Вместе с мозгом из жизни уходят первые, с гибелью железы – вторые, и в последнюю очередь, с тканями, исчезают вещества сопротивления…
Последние сомнения должны были рассеяться, когда Филатов однажды вскипятил сок из листьев столетника, разлил его по ампулам и оставил на час в автоклаве при температуре в сто двадцать градусов. В соке после кипячения не было и следа белков, а, введенный в организм больного, он действовал, как свежедобытый из консервированного листа. И трупная консервированная ткань, и зеленый лист, выдержанный без света, а затем в автоклаве при температуре в сто двадцать градусов тепла, сохраняли свои целебные свойства и даже увеличивали их.
Вскоре многое обнаружилось и в природе стимуляторов. Обнаружилось, что они не белки и не ферменты. Те и другие разрушаются при такой высокой температуре. Когда кусочек автоклавированной кожи подсадили к культуре изолированных тканей, в которой замедлилось размножение клеток, ее присутствие так возбудило их рост, как никакой другой ткани не удавалось. Стимуляторы не исчезли из водного экстракта лечебных грязей после того, как экстракт вскипятили, обратили в пар и снова превратили в жидкость. В нем не было ни белков, ни гормонов, ни даже солей, но остались стимуляторы, и лечебные свойства экстракта сохранились.
Пути гражданина и мыслителя
Есть люди, жизнь которых невольно напрашивается на сравнение. Люди, чей внешний и внутренний мир кажется связанным силой незримого единства. И характер, и манера творческих исканий, направленность мысли, нетерпимость ко всему, что отводит ученого от главной идеи, у них схожи. Та же безудержная страстность и беззаветная верность раз избранному делу. Годы словно не старят их: как в дни ранней молодости, они полны сил, не чужды радостям любви и знают вкус истинного счастья. Далекие от мысли о смерти, они словно не предвидят ее.
Шестидесятилетний Павлов продолжает оставаться недюжинным гимнастом, деятельным членом гимнастического общества. Восьмидесятилетний избранник восьми академий, носитель всех ученых степеней и почетных званий Англии – он все еще увлекается игрой в городки. Давняя страсть к игре и движениям доставляет ему удовольствие. Его темперамент ничуть не ослаб, такой же бурный, неистовый. «Я нашел способ, – говорит он, – ограничить коварную старость. Есть такое средство у меня…» Восьмидесяти пяти лет он сажает кусты и лукаво усмехается: «Мы с этой яблони еще яблок поедим».

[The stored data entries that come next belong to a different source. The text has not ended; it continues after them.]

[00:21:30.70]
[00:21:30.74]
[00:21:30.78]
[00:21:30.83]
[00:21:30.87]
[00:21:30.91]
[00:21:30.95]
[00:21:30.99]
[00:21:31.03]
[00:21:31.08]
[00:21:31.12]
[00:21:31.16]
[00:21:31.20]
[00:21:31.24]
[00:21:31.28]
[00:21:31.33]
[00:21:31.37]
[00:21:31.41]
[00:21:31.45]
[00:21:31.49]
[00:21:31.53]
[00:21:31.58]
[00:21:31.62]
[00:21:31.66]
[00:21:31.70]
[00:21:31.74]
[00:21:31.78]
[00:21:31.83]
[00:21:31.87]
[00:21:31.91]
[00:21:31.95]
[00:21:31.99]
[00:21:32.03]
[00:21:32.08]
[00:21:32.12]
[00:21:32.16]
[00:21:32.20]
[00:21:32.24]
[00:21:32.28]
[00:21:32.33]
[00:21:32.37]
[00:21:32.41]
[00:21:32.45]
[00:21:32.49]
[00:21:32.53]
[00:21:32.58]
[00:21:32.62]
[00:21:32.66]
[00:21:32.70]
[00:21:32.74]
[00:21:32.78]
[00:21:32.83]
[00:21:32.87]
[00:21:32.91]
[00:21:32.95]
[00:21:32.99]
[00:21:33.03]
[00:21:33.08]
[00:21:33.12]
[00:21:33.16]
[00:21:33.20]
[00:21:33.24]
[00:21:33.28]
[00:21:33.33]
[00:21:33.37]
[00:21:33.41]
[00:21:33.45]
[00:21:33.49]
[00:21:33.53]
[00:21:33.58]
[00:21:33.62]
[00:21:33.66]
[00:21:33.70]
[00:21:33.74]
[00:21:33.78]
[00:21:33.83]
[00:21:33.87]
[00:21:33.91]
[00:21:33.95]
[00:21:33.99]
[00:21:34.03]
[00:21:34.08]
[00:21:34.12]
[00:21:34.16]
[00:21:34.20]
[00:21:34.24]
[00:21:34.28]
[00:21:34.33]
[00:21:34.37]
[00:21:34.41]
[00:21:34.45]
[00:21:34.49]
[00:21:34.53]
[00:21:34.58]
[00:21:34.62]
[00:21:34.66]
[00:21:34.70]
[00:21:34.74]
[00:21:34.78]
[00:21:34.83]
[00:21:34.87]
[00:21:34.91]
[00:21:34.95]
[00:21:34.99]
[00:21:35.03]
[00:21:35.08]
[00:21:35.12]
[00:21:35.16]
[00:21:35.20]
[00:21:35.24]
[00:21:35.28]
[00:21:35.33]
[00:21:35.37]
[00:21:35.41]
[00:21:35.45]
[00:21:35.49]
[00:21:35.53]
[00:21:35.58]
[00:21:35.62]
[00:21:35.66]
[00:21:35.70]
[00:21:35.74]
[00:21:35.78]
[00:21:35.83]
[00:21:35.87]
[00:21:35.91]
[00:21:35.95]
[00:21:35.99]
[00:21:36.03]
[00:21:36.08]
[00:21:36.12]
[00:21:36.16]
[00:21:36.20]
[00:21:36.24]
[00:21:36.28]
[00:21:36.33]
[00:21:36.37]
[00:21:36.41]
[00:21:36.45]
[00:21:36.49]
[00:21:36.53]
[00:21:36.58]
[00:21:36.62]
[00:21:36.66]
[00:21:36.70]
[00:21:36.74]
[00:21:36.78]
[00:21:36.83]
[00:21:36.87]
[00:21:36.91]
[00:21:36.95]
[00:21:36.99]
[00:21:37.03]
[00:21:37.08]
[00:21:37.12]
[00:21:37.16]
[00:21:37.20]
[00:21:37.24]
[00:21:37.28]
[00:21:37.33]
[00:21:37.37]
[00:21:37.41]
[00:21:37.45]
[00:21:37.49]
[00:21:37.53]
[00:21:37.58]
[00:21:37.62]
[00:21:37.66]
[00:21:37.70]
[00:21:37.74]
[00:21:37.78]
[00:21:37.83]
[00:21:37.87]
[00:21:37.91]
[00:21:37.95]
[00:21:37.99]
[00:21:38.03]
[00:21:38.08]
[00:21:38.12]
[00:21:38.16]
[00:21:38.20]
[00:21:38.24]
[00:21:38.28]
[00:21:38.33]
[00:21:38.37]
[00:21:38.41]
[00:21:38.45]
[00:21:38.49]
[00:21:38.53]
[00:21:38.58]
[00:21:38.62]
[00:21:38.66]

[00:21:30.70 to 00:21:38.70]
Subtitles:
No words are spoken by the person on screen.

Таков и Филатов. Семидесяти лет он все еще пишет лирические стихи и с воодушевлением читает их домашним, лазит по горам с мольбертом и палитрой, придумывает рискованные экскурсии по морю или с ночевкой у костра в лесу. Он все еще стремительно шагает по улице, и трудно сказать, чему служит палка, которой он размахивает на ходу.
– Я отправляюсь в Саранск, – неожиданно заявляет он домашним, – скорее всего полечу, а то и поездом доберусь, с пересадкой. Зачем? Ведь я родом оттуда, у меня там земляки. Я бог знает сколько лет в тех местах не бывал… Побываю в деревне, буду оперировать больных, учить врачей пересадке роговицы…
Ему не обременительно и не трудно на семьдесят втором году поехать из Одессы в Саранск, обколесить прежнюю Пензенскую губернию и поражать своим искусством участковых врачей.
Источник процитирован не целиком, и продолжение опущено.